Extracted records:
-=-=-
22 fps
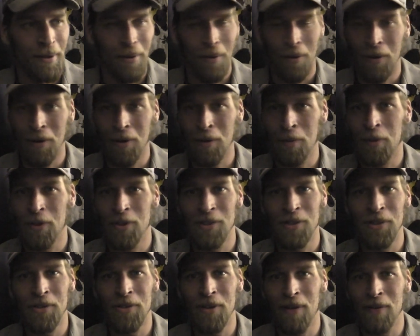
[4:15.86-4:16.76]
Or the
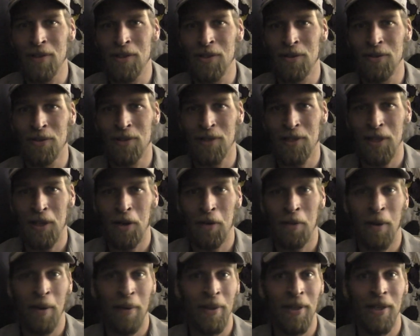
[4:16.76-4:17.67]
person who's driving too slow,
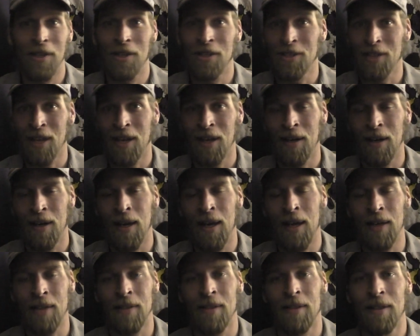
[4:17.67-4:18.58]
maybe they just got in an
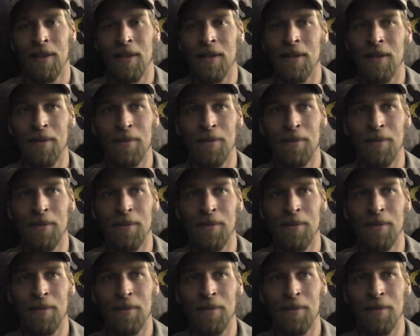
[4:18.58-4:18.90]
accident.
-=-=-
— Directions —
Retype the records exactly. Any image in them should not appear in what you write.

— Answer to this problem —
22 fps
[4:15.86-4:16.76]
Or the
[4:16.76-4:17.67]
person who's driving too slow,
[4:17.67-4:18.58]
maybe they just got in an
[4:18.58-4:18.90]
accident.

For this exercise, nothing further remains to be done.